Roma, 14 ago. (Apcom) – Angkor Wat, la capitale dell’impero Khmer, fu la città più grande del Medioevo: lo sostiene – secondo quanto riporta l’agenzia Misna – uno studio archeologico condotto da studiosi australiani, cambogiani e francesi che hanno utilizzato strumentazione satellitare per ridefinire il sito su cui sorge il famoso complesso di templi nel nord della Cambogia.

Dai dati si ricava che intorno agli edifici sacri, sulla lista del Patrimonio culturale e naturale dell’umanità dell’Unesco, si estendeva un insediamento urbano di 1000 chilometri quadrati, poco meno della grandezza dell’attuale Los Angeles, con un intricato e complesso sistema di canali. Nel suo momento di maggior sviluppo, Angkor Wat, fondata nell’ 802 e abbandonata nel XVI secolo, avrebbe potuto avere una popolazione tra i 500.000 e il milione di abitanti, secondo i nuovi calcoli.

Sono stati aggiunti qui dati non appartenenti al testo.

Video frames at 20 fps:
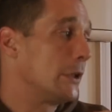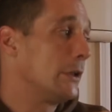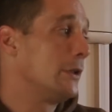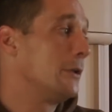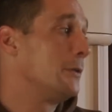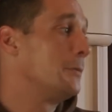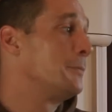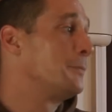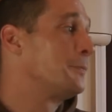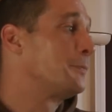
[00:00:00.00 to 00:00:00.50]

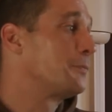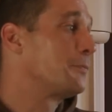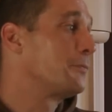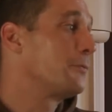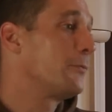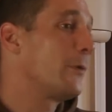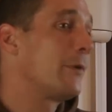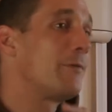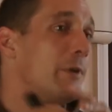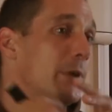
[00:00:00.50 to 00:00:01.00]
Ähm,
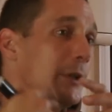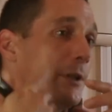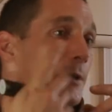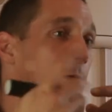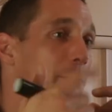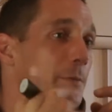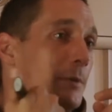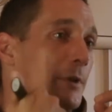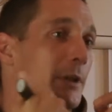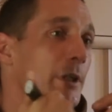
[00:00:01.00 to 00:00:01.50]
weil wir in
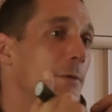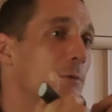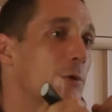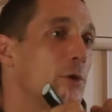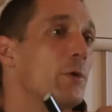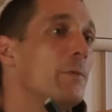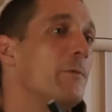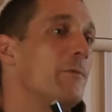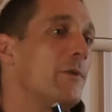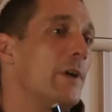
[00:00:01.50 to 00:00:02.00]
dem, dem
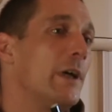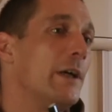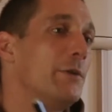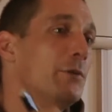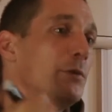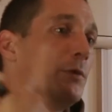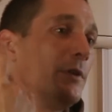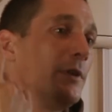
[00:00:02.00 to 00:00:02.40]
Club waren.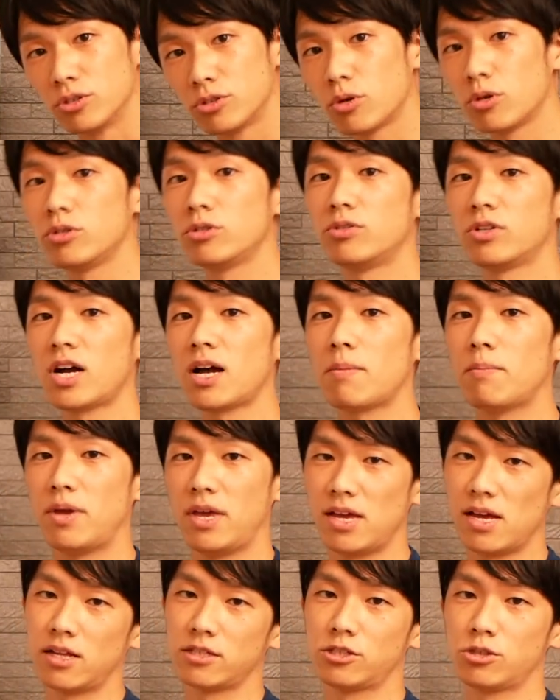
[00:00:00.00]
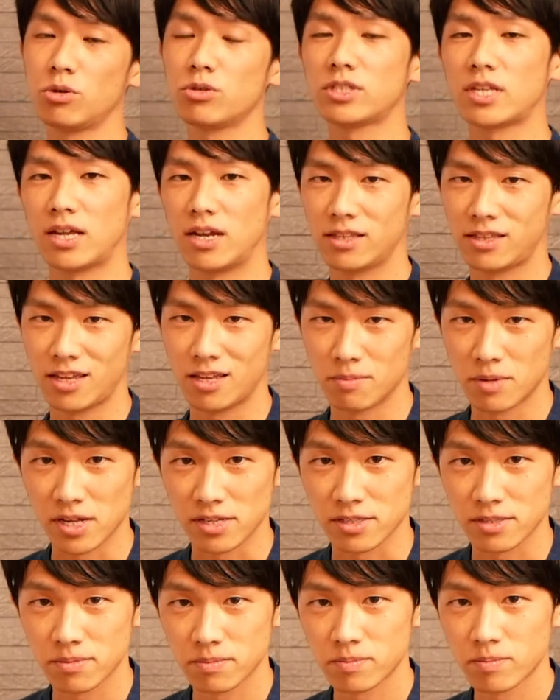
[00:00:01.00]
というのが目安とされていま
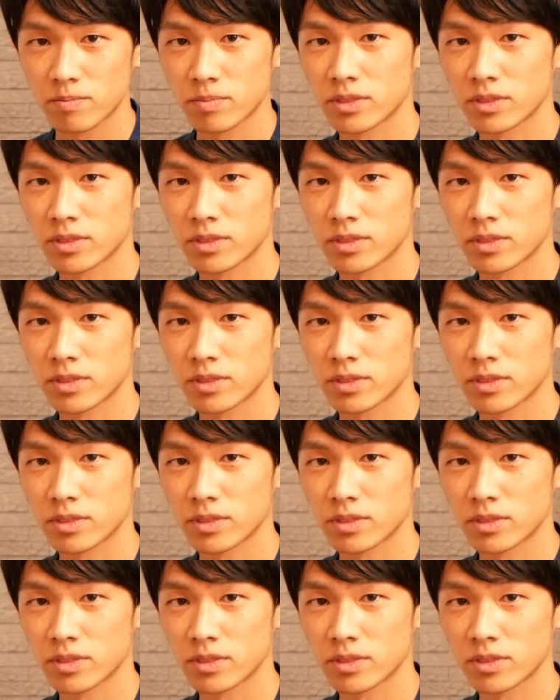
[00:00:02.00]
す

Una dimensione eccezionale, soprattutto per una delle pochissime città sorte nella giungla tropicale, un ambiente davvero “estremo” per mantenere popolazione ed edifici. L’unico esempio paragonabile di insediamento umano nella giungla è la città maya di Tilka in Guatemala (200-800 d.C.), la cui estensione è calcolata tra i 60 e i 100 chilometri quadrati.

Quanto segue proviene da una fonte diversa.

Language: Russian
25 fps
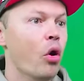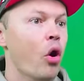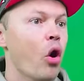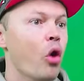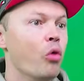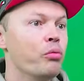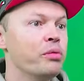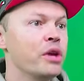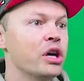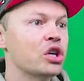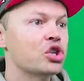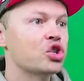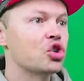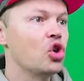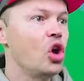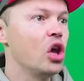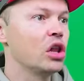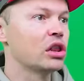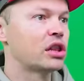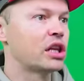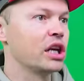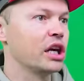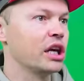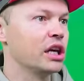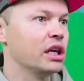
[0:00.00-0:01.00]
О, у меня
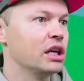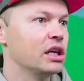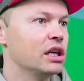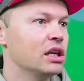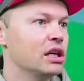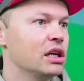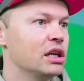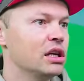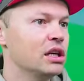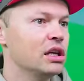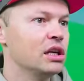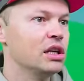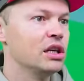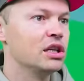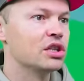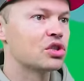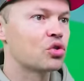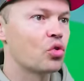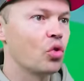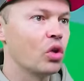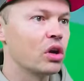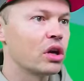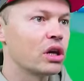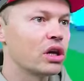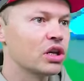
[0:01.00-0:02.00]
желтый.
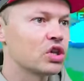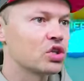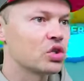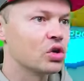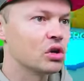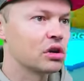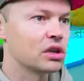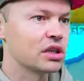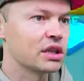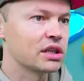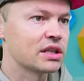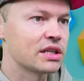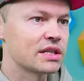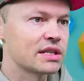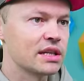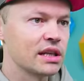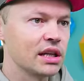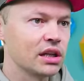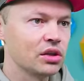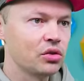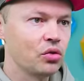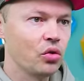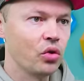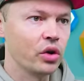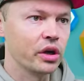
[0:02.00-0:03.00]
Сколько желтый? Это
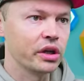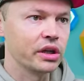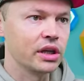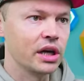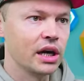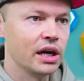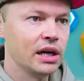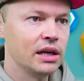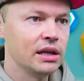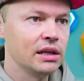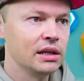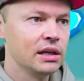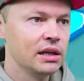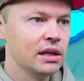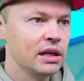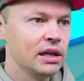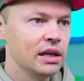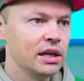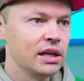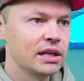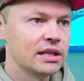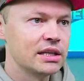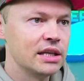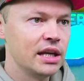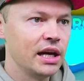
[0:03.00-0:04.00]
золотой, да?
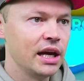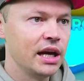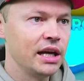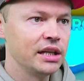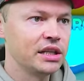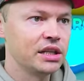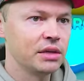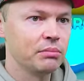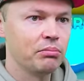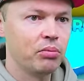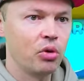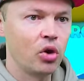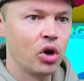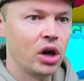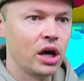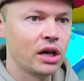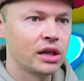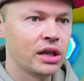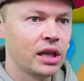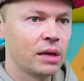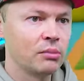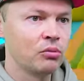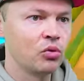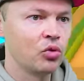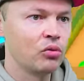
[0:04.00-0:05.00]
Если эти по
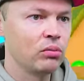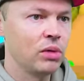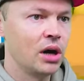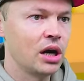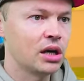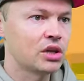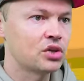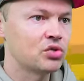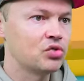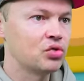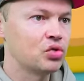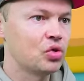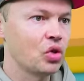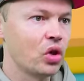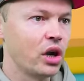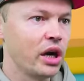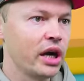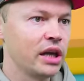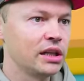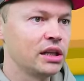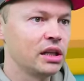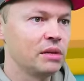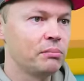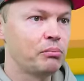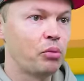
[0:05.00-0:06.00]
одному баксу, то
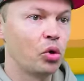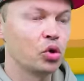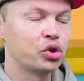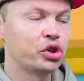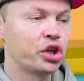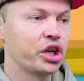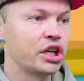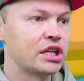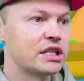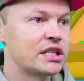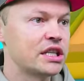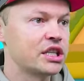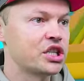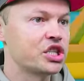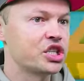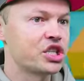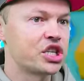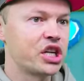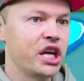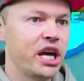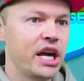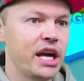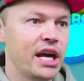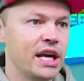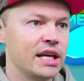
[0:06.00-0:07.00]
этот по
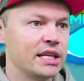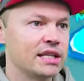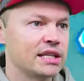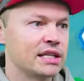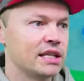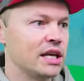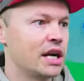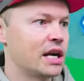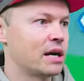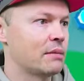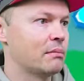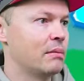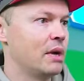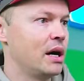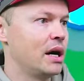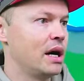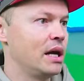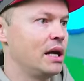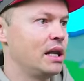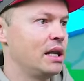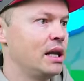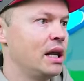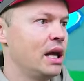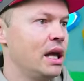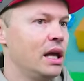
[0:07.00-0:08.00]
36.
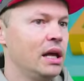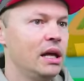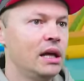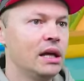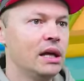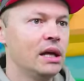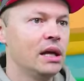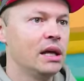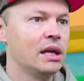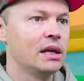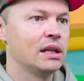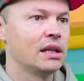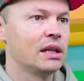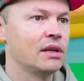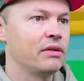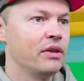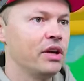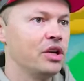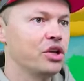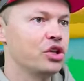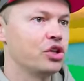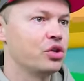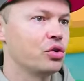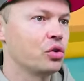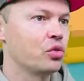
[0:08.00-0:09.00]
Нормально.
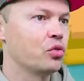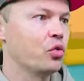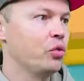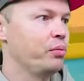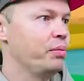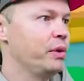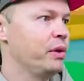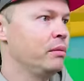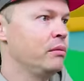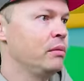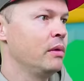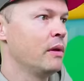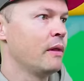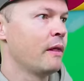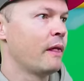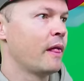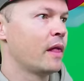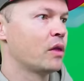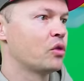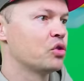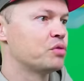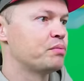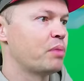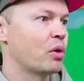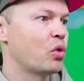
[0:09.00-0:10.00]
Давай еще купим. То
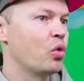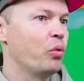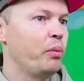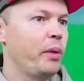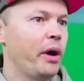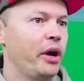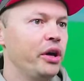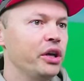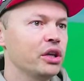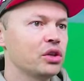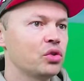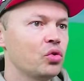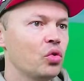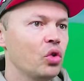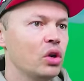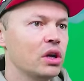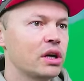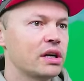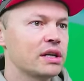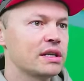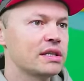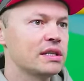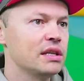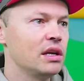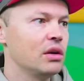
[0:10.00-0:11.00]
есть покупаю я
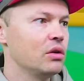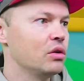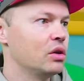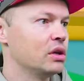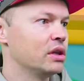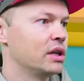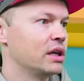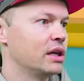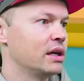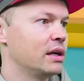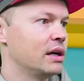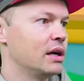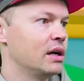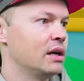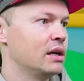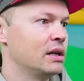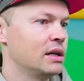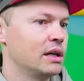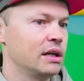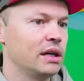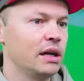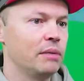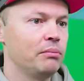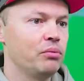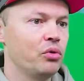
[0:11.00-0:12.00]
только зеленые.
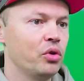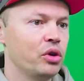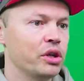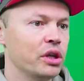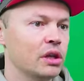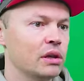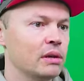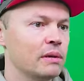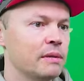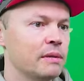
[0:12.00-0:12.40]
Ага, я понял.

Il ‘Greater Angkor Project’, ovvero il gruppo di esperti che ha pubblicato il suo studio sulla rivista ‘Proceedings of the National Academy of Sciences’ (Pnas), si è avvalso sia di fotografie scattate da un satellite Nasa sia di verifiche sul campo. Nella nuova mappatura, una lettura sui diversi livelli di crescita della giungla circostante ha permesso di individuare i siti dove sorgevano altri 74 templi e oltre 1000 bacini d’acqua artificiali.

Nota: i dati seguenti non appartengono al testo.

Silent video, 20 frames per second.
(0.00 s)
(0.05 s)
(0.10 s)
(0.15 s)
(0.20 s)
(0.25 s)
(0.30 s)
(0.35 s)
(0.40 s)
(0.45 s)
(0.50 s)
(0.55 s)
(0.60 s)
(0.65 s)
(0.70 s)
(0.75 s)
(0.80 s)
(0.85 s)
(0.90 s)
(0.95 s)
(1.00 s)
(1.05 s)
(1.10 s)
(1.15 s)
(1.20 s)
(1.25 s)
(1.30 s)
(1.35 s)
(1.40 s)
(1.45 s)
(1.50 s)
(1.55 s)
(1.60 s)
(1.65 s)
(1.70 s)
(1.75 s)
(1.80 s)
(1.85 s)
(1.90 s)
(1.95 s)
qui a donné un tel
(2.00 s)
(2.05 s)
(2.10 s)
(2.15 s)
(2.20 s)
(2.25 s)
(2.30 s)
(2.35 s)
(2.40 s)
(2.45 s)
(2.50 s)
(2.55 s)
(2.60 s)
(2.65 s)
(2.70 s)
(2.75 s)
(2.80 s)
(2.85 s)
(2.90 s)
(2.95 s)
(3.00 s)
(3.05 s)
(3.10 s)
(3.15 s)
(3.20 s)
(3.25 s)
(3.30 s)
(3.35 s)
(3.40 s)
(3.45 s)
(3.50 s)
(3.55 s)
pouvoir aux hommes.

Uno degli aspetti più interessanti della scoperta è il sistema di canali che alimentava la vita e la produzione agricola, finora ritenuto un’ opera a scopi soltanto decorativi. Gli archeologi hanno invece constatato che si tratta di canali tutt’altro che rudimentali e con strutture in pietra nei punti di raccordo per gestire il flusso dell’acqua, compreso quello proveniente dal fiume Siem Reap che era stato deviato verso il centro di Angkor Wat. L’irrigazione era tale da permettere di avere raccolti di riso anche fuori della stagione delle piogge. Ma si trattava di un sistema estremamente impegnativo da mantenere in funzione, che comportava un enorme mole di lavoro. Sembra infatti che sia stata proprio l’ipertrofica grandezza di Angkor Wat, capitale di un impero che comprendeva oltre la Cambogia anche Vietnam, Laos e Thailandia, a determinare il declino della città. Secondo gli esperti, la sovrapopolazione aveva spinto ad estendere il centro urbano disboscando la giungla, ma la gestione idrica e del territorio era divenuta insostenibile, arrivando al collasso.